Speaking of Mind Control, Starrs said he is really excited to perform material from the album on this tour, since he believes the album hasn't been received well in the States.
"It's just a sort of vibe I get. I could be totally wrong, but I think they've just haven't given it much of a chance in the U.S.," he said. "I think it's been overlooked compared to Blood Lust. I think that album is more highly regarded in the U.S., so it will be good to perform the Mind Control stuff for them. I think they're really going to get into that album once they hear the songs live."
Starrs said those going to the show can still expect plenty of material from Blood Lust to be performed, as well as songs from Vol.
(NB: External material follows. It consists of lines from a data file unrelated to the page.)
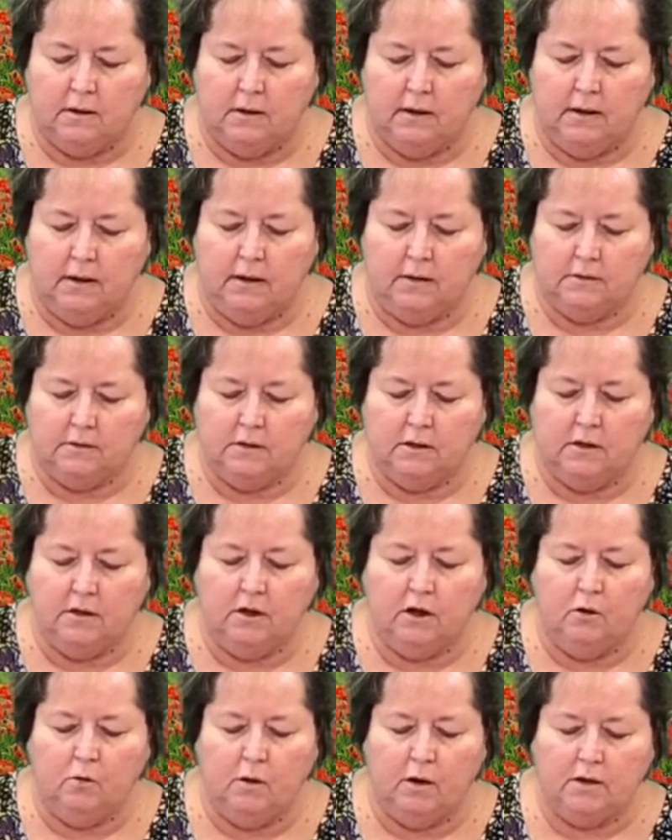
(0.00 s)
and it's gonna
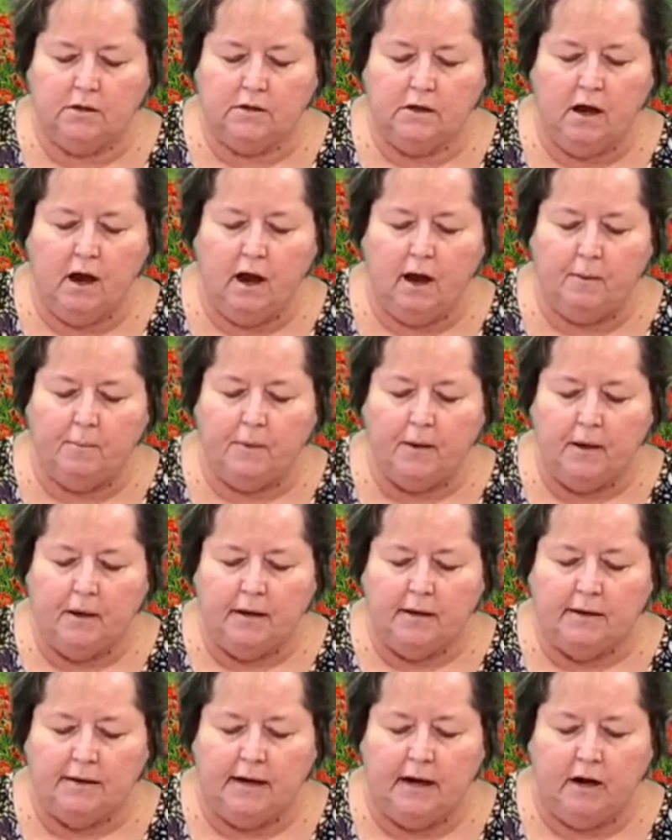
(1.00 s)
go on top.
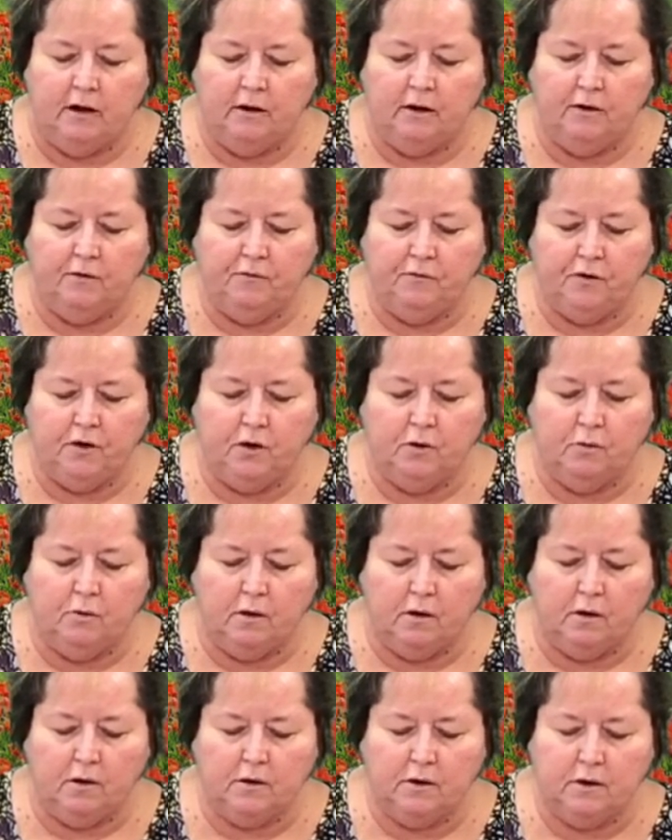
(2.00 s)
Now, if you
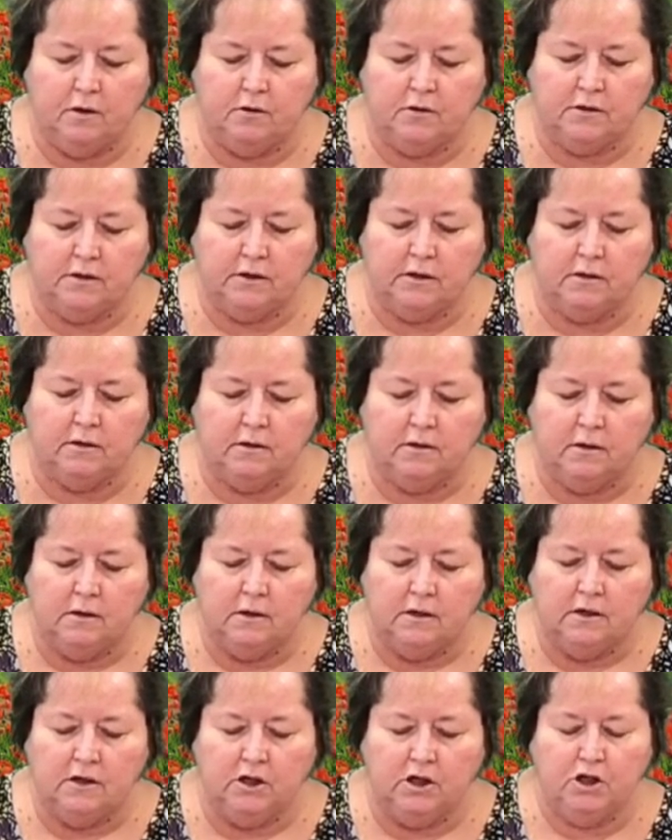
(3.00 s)
are using
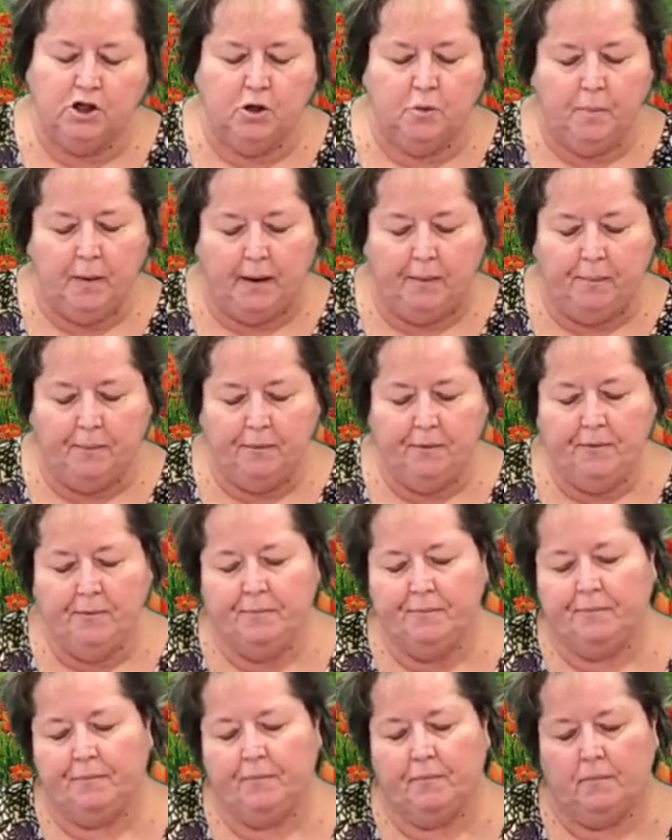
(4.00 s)
tissue paper,
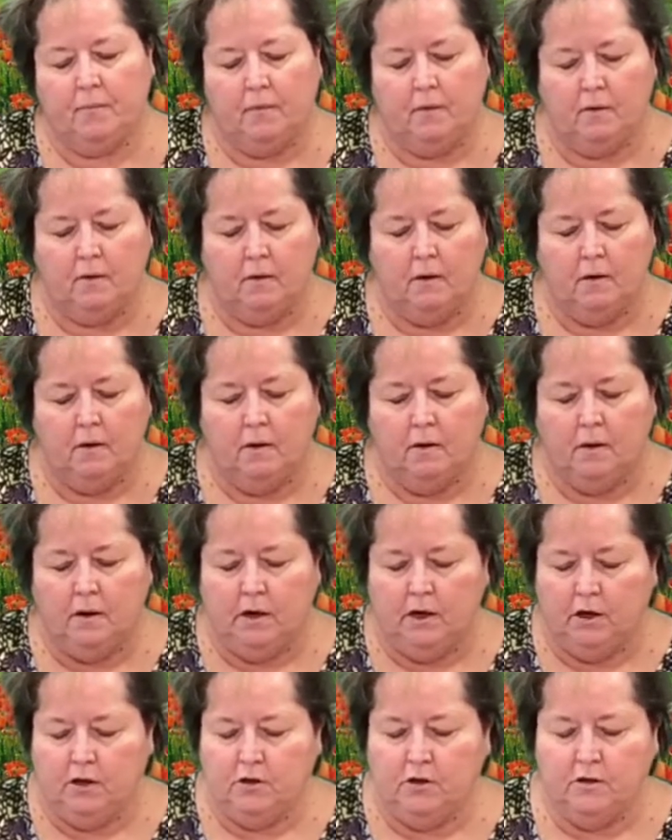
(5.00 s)

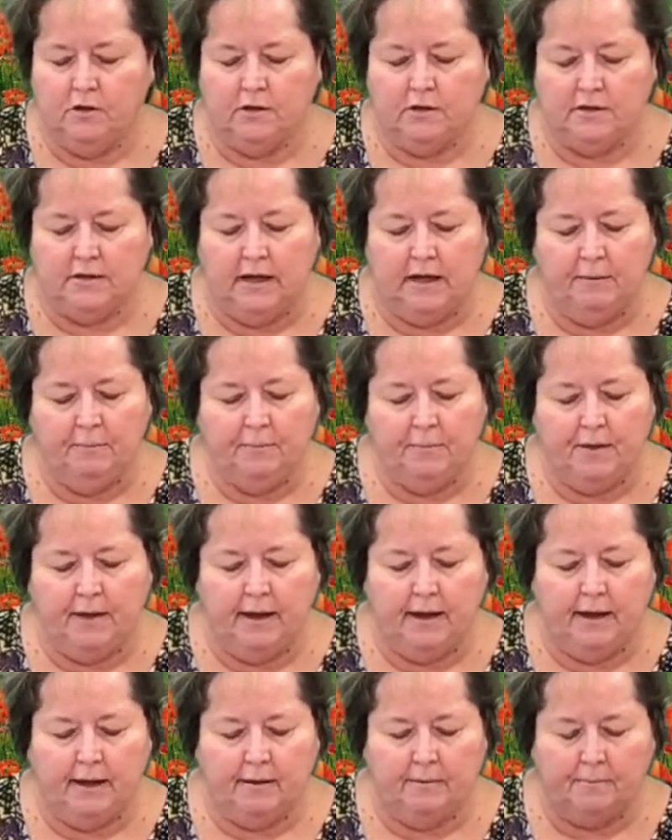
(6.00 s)
you do the same
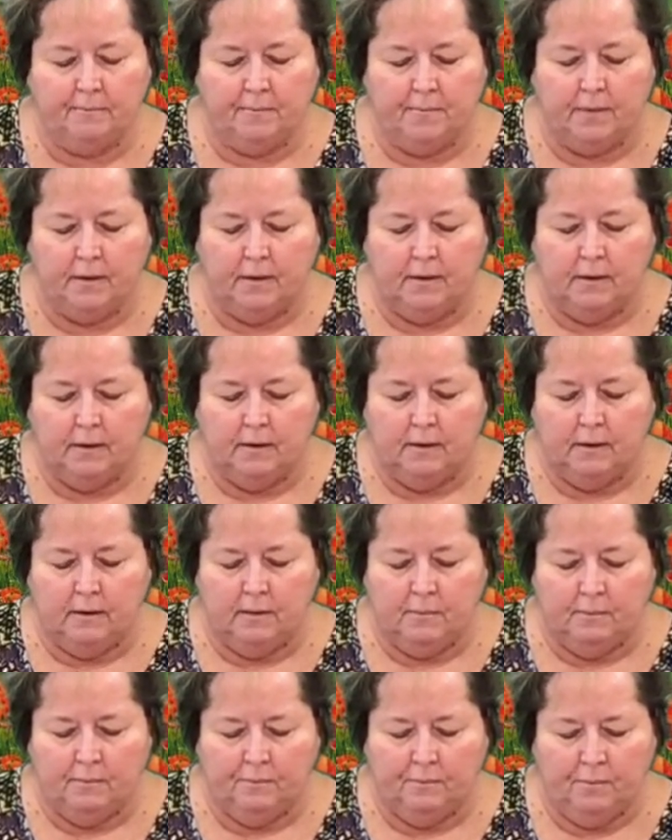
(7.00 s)
thing.
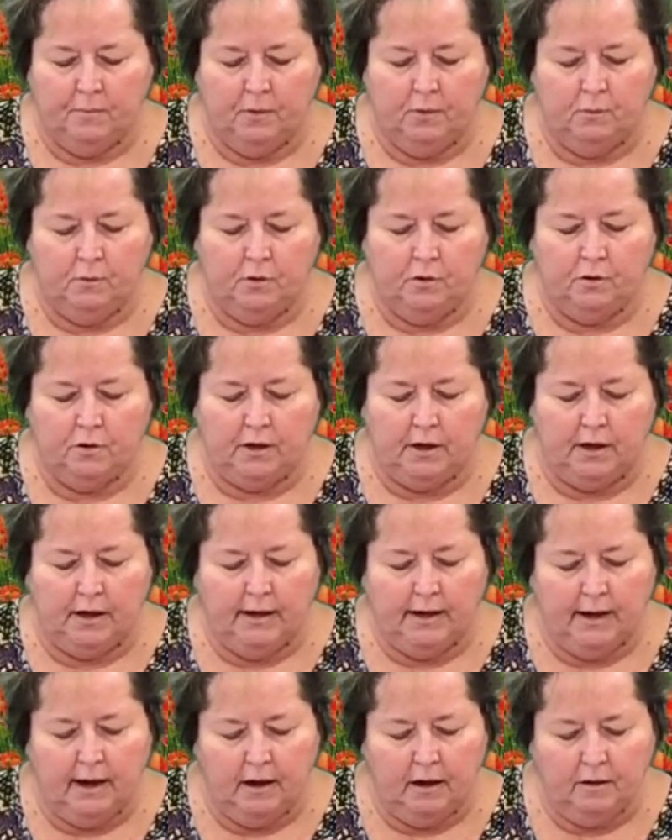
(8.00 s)
But when you cut
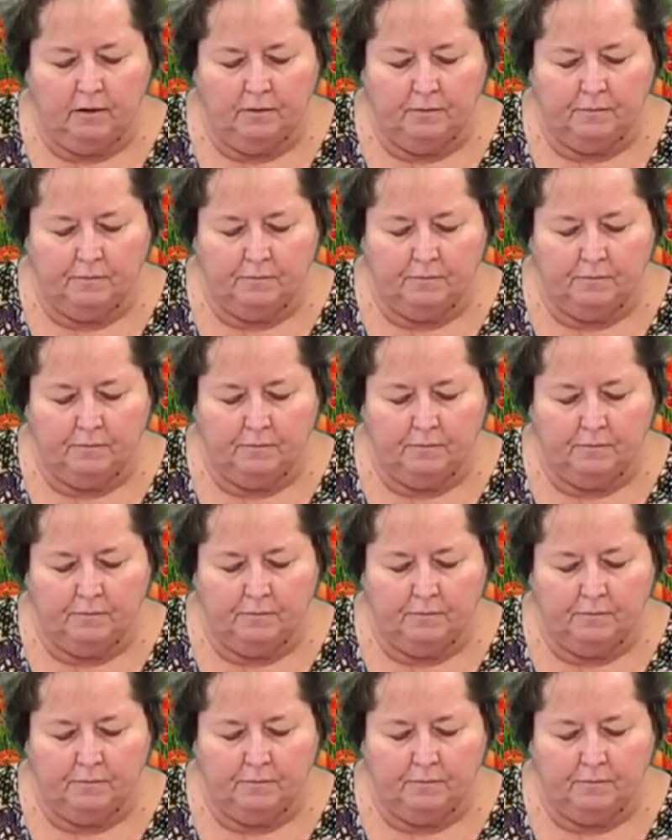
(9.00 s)
out,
I, which never had a label release but has circulated online.
Once the tour wraps up, Starrs said Uncle Acid and the Deadbeats have plans to go back into the studio to record a new album.
"I've quite a few new songs written already," Starrs said. "I like to take a lot of time to think and work on the songs before going into the studio. I don't think I'd respond well if I didn't have everything written before we went into the studio. I just don't think I'd handle the pressure of creating on the spot very well."
Uncle Acid and the Deadbeats perform a SOLD OUT show at 9 p.m. on Tuesday Sept. 30 at Subterranean, 2011 W. North Ave., with Davana.